Before jumping into practical work on the city walls and the roof of Akko Prison, Jacques made sure we knew what we were doing and why. The first 2.5 days were spent in the classroom discussing mineralogy, how to assess risks to the stone, deterioration patterns, cleaning and treatment processes, practical considerations, and many case studies.

On the third day, we split our time between the classroom and two trouble-shooting workshops. We visited both the tombs of Al-Jazaar Mosque and the archway to a local courtyard in order to examine their states of preservation and assess the risks to these structures. Of course the typical causes of deterioration were evident: climate, water, and human intervention. We also tried our hand at cleaning a section of graffiti across the street from the ICC, which we returned to later in the week.

On day four, we went to jail. The roof of Akko Prison (which we visited on week 6) is part of a museum which is now owned and operated by the Israel Ministry of Defense. The Museum of Underground Prisoners in Akko tells the story of Jewish rebel inmates who defied the British through a grand escape in 1948. While the prison was in operation, convicts spent part of their time on the roof where there is nothing to do except take in the panoramic view of Akko and the coastline. Oh yeah - and scratch your name into the floor and walls.

These inscriptions are part of the museum's maintenance plan and an attraction for tourists. The wind was particularly strong that day, so we couldn't use many of the chemicals we planned, but we were able to remove weeds (which formally fall into category “bio attack”) from a section of the roof using herbicides and a pressure washer.

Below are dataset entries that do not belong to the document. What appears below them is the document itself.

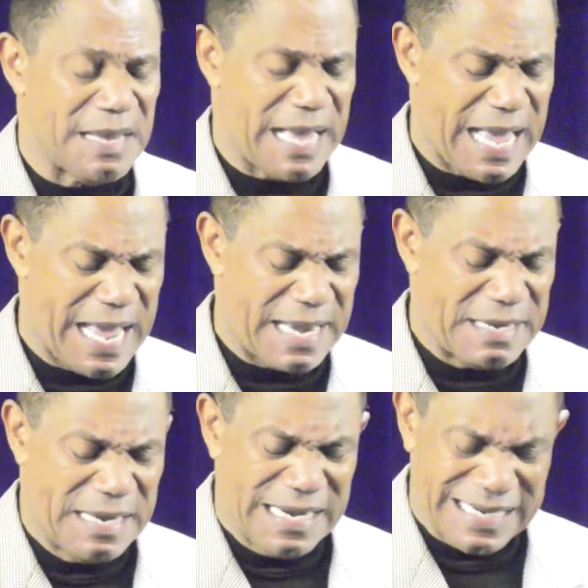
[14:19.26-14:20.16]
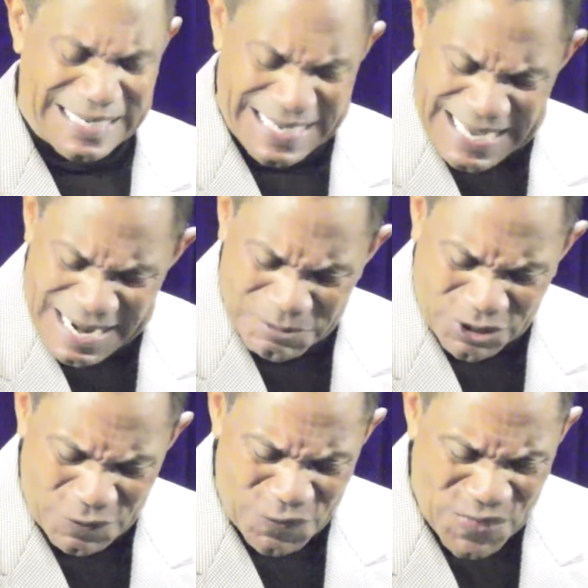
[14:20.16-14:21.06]
And again, I'm
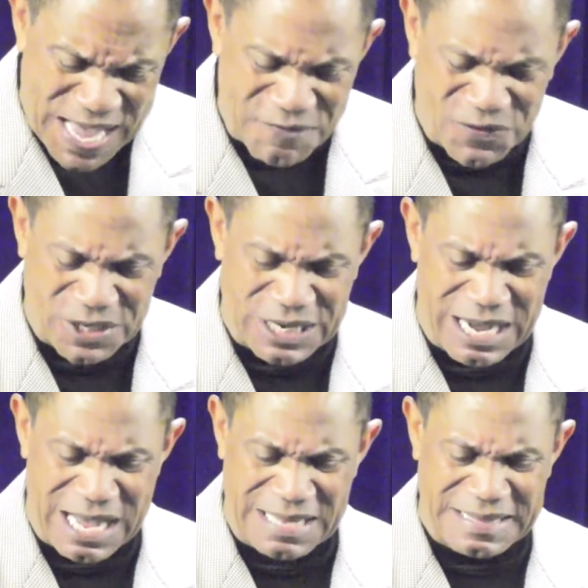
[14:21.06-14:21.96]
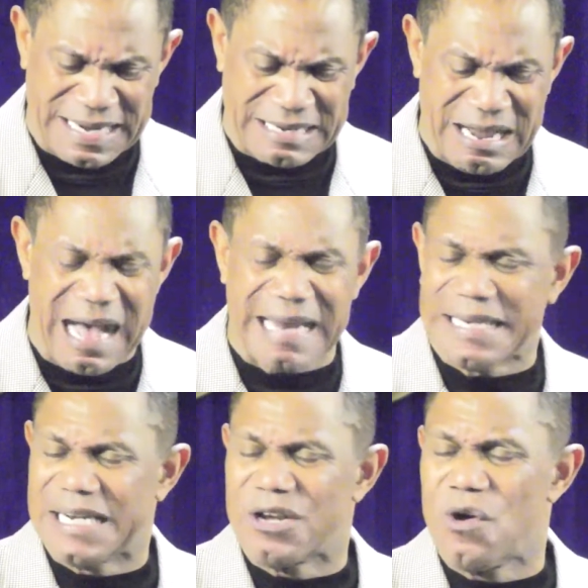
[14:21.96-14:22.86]
so thankful to God that God
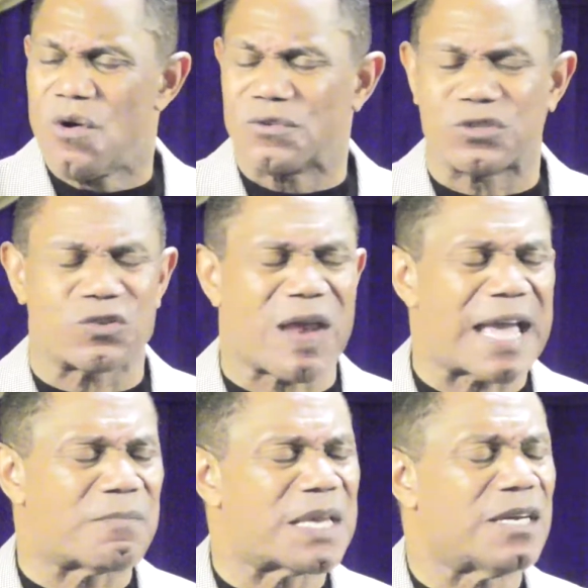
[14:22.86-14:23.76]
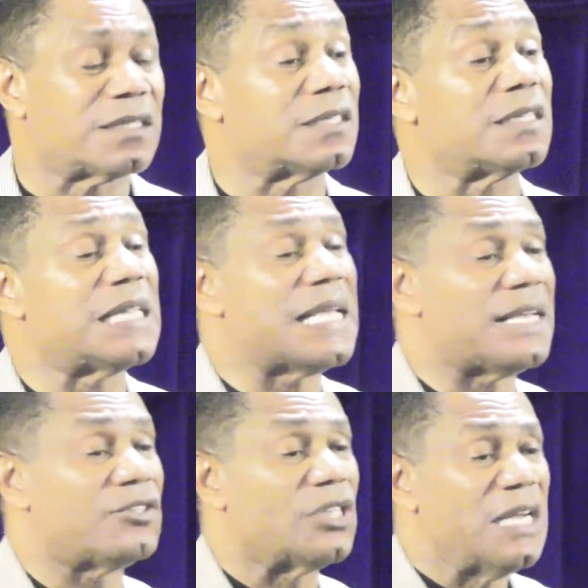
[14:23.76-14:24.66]
didn't go on strike because of
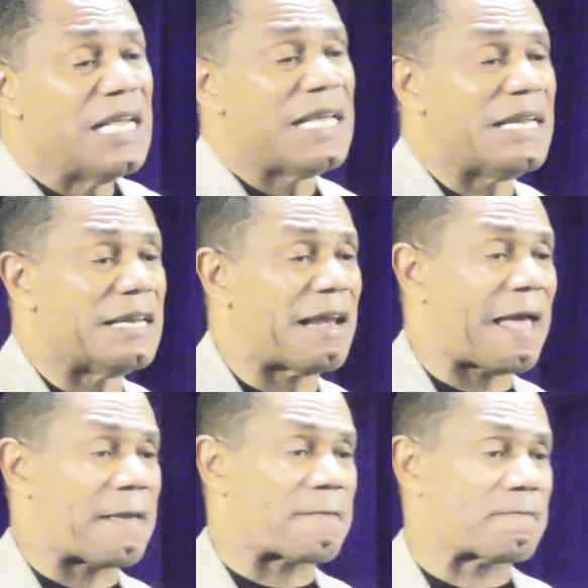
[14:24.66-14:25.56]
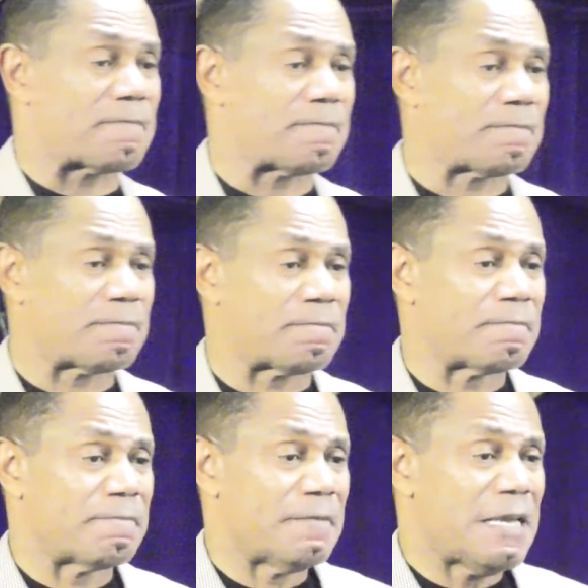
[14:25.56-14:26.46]
things he didn't like.
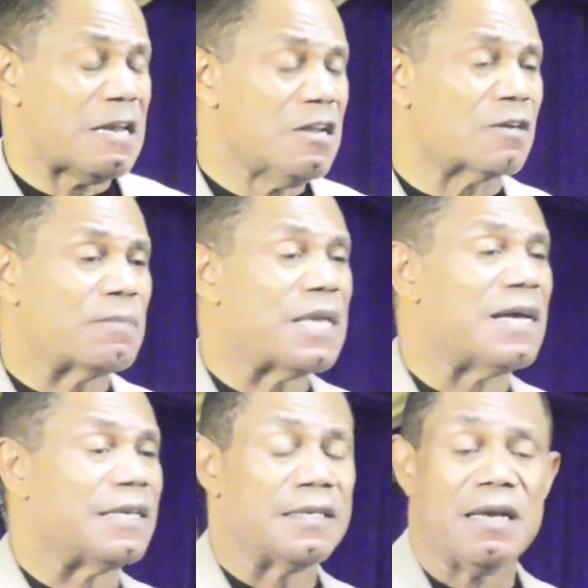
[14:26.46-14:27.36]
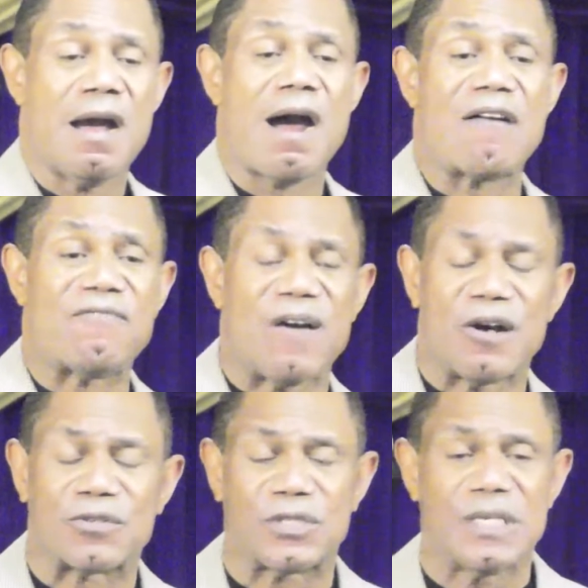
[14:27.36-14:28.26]
He looked beyond our
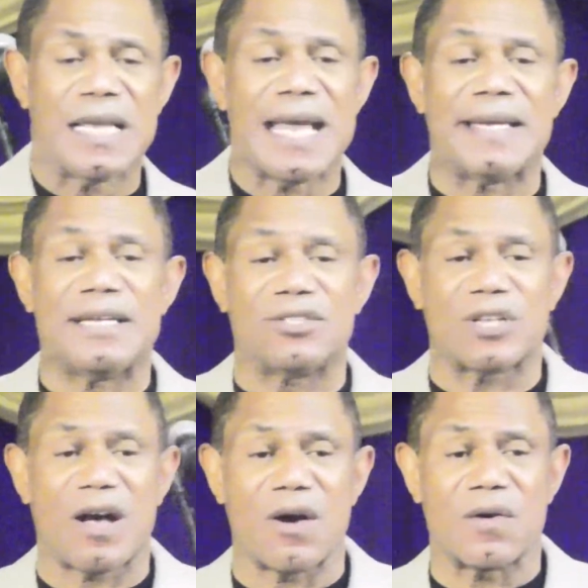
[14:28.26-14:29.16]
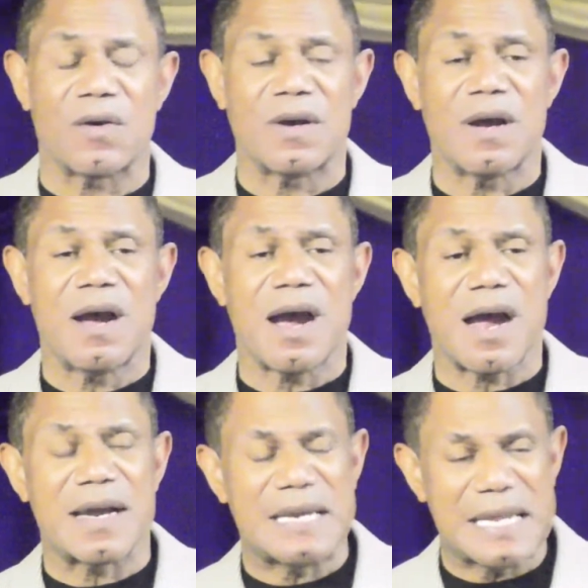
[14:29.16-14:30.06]
faults and he saw
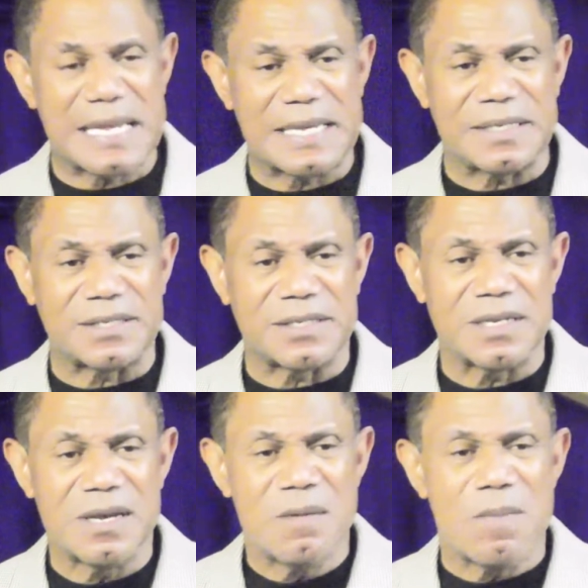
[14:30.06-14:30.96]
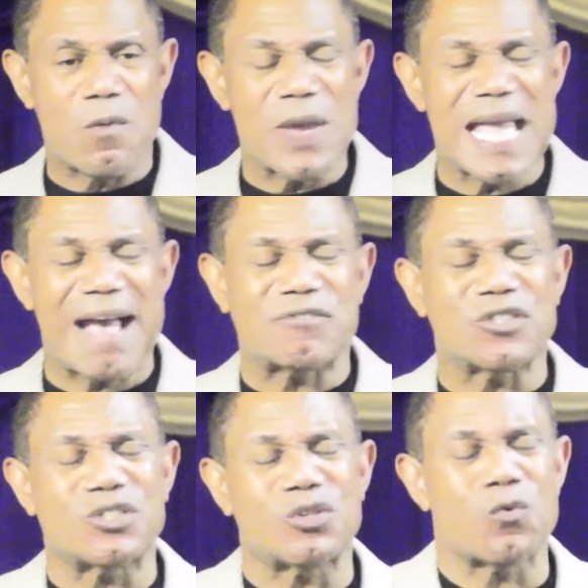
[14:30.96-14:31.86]
our needs. But we have to
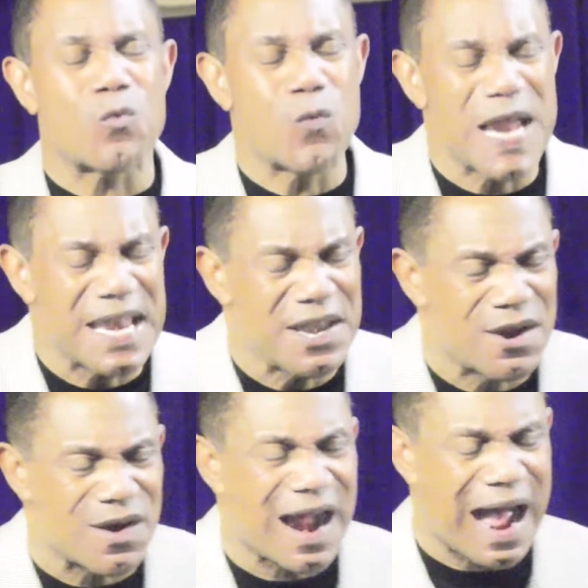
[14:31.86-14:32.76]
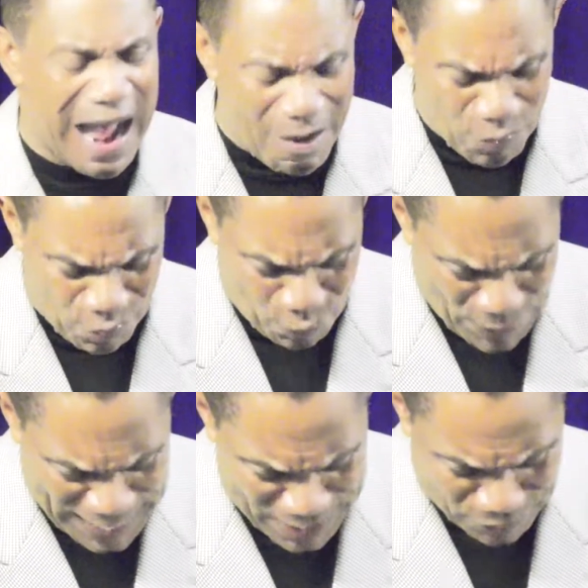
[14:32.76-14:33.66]
surrender our
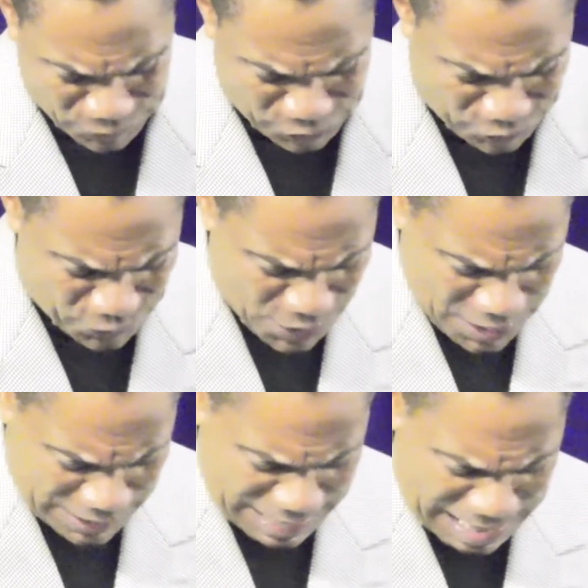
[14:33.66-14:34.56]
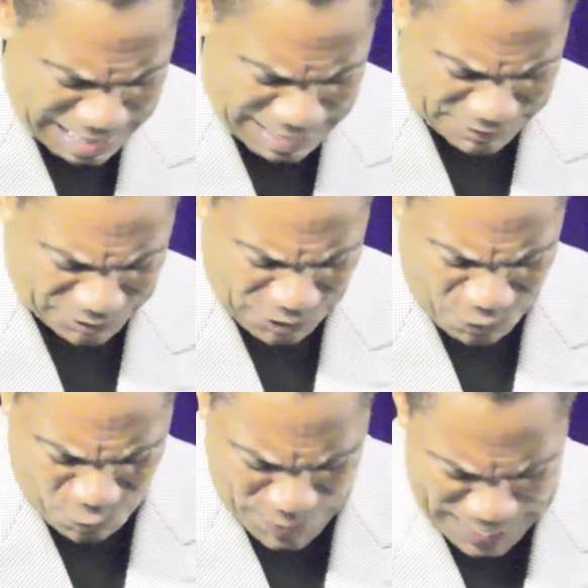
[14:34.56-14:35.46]
will to God's
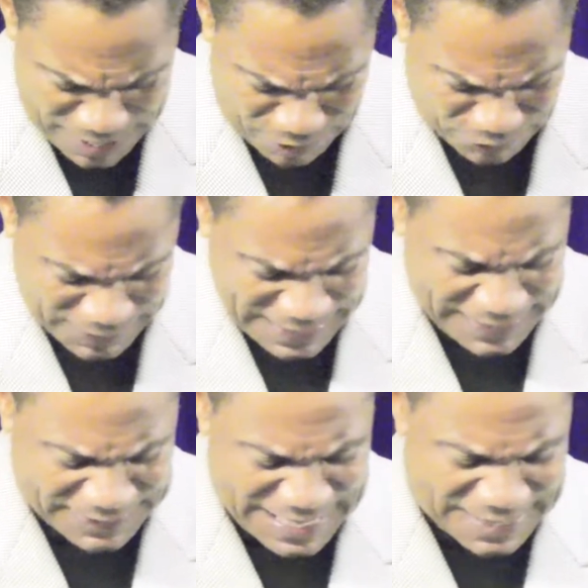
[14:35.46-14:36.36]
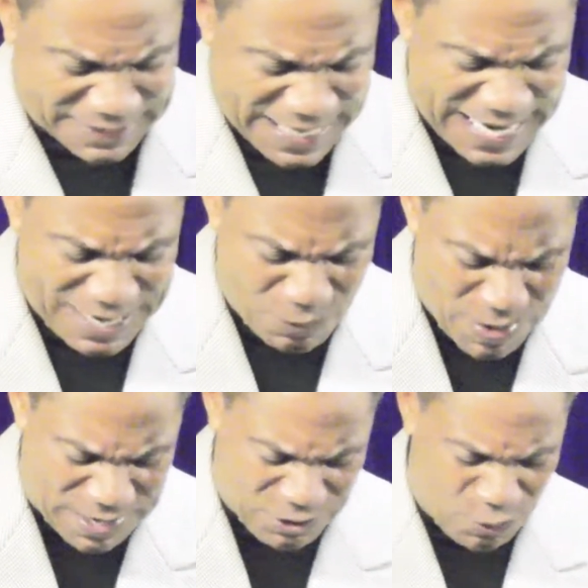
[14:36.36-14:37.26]
will. He says,
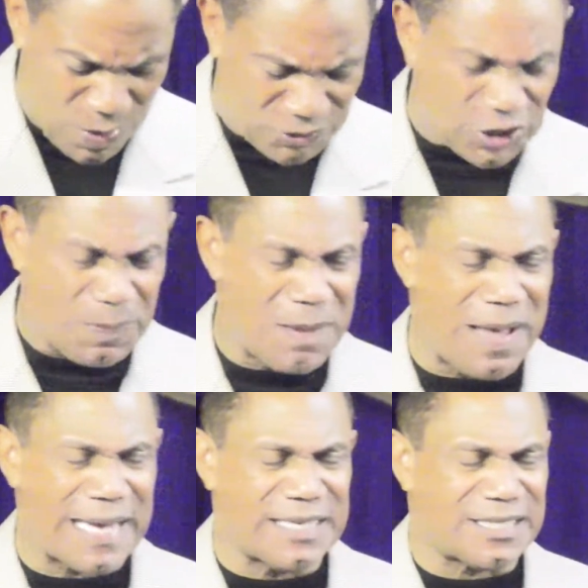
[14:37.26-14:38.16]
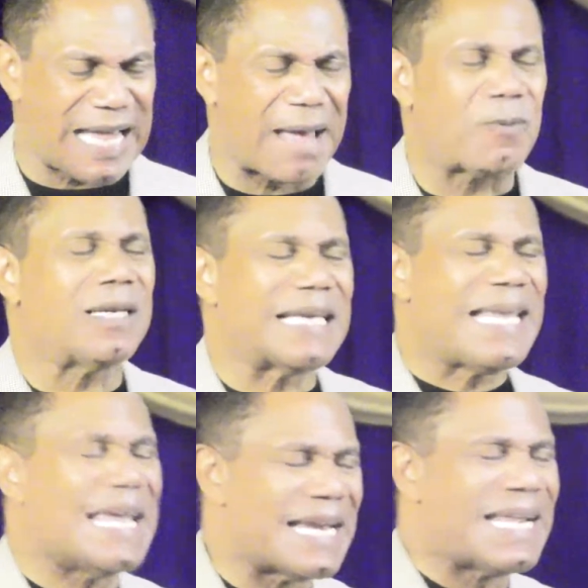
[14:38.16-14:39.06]
anyone who wants to be my disciple,
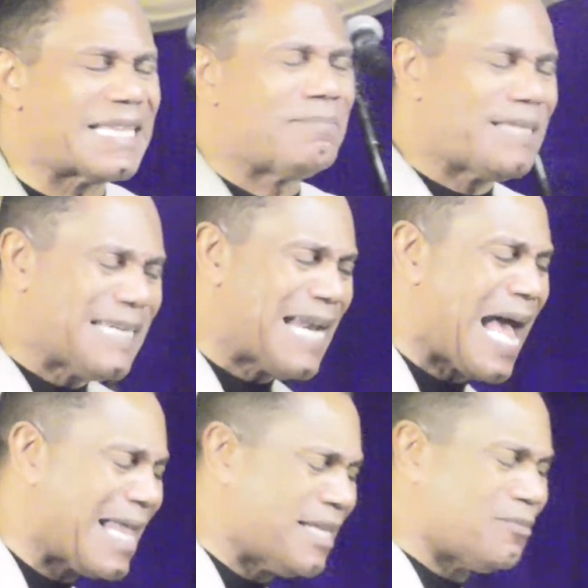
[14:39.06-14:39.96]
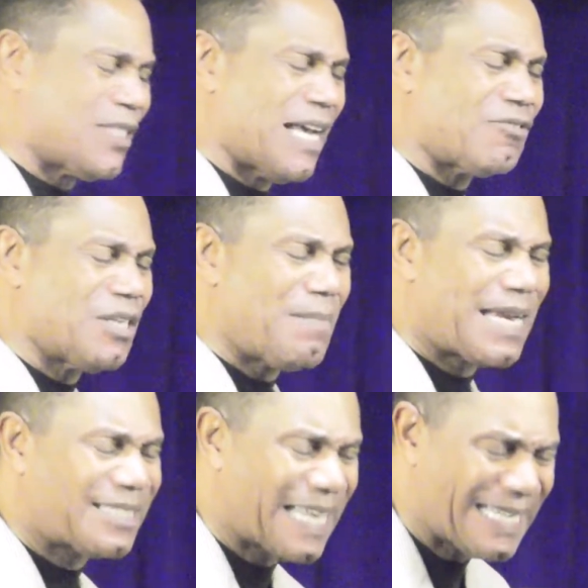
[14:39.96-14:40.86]
again, let them deny themselves.
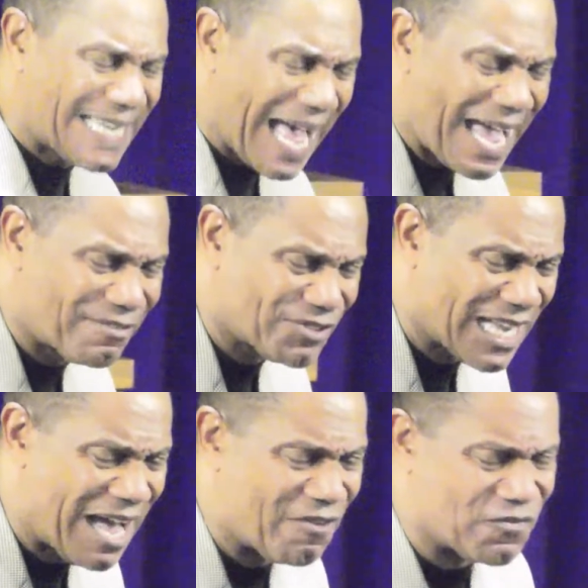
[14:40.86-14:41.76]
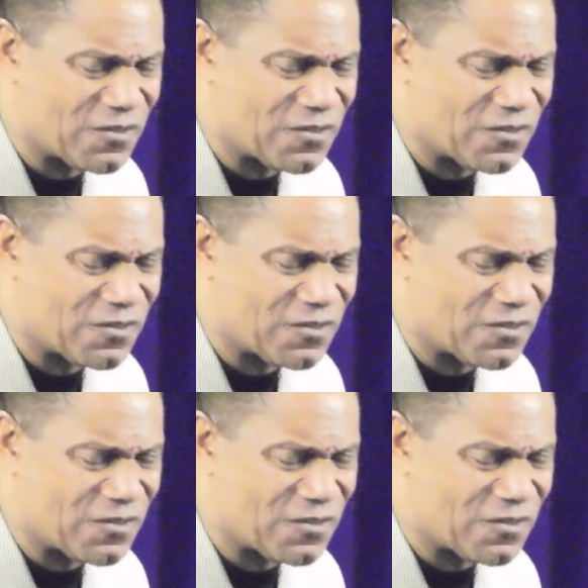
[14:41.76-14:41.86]
Somebody say, die of self.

On our final day with Jacques and his team, we learned about sandblasting, aluminum blasting, and plastic blasting. We applied these cleaning techniques to the graffiti we worked on early in the week – only to find it repainted the next morning! Jacques told us that graffiti removal is a booming business and now we see why. Well, at least we don't have to worry about running out of work here in Akko!

Week 10 opened with a lecture titled The Construction of Built Heritage in Israel: Status and Assessment from Raz Efron, Head of Planning in the IAA's conservation department. Raz gave us an extremely helpful overview of the global, national, and local organizations that are responsible for conservation in Israel. His main point was that, by and large, conservation happens because the local people want it. It is up to local bodies to organize, plan, fund, and execute the work. Raz's lecture didn't go in this direction, but it connects to what I talked about at length before – tangible and intangible heritage. I won't repeat myself here (because you can read all about it in my entry on week 4 :) ), but the conservation of a live city must be a joint effort between the locals, conservators, and authorities. Afterall, all of our work has people in mind.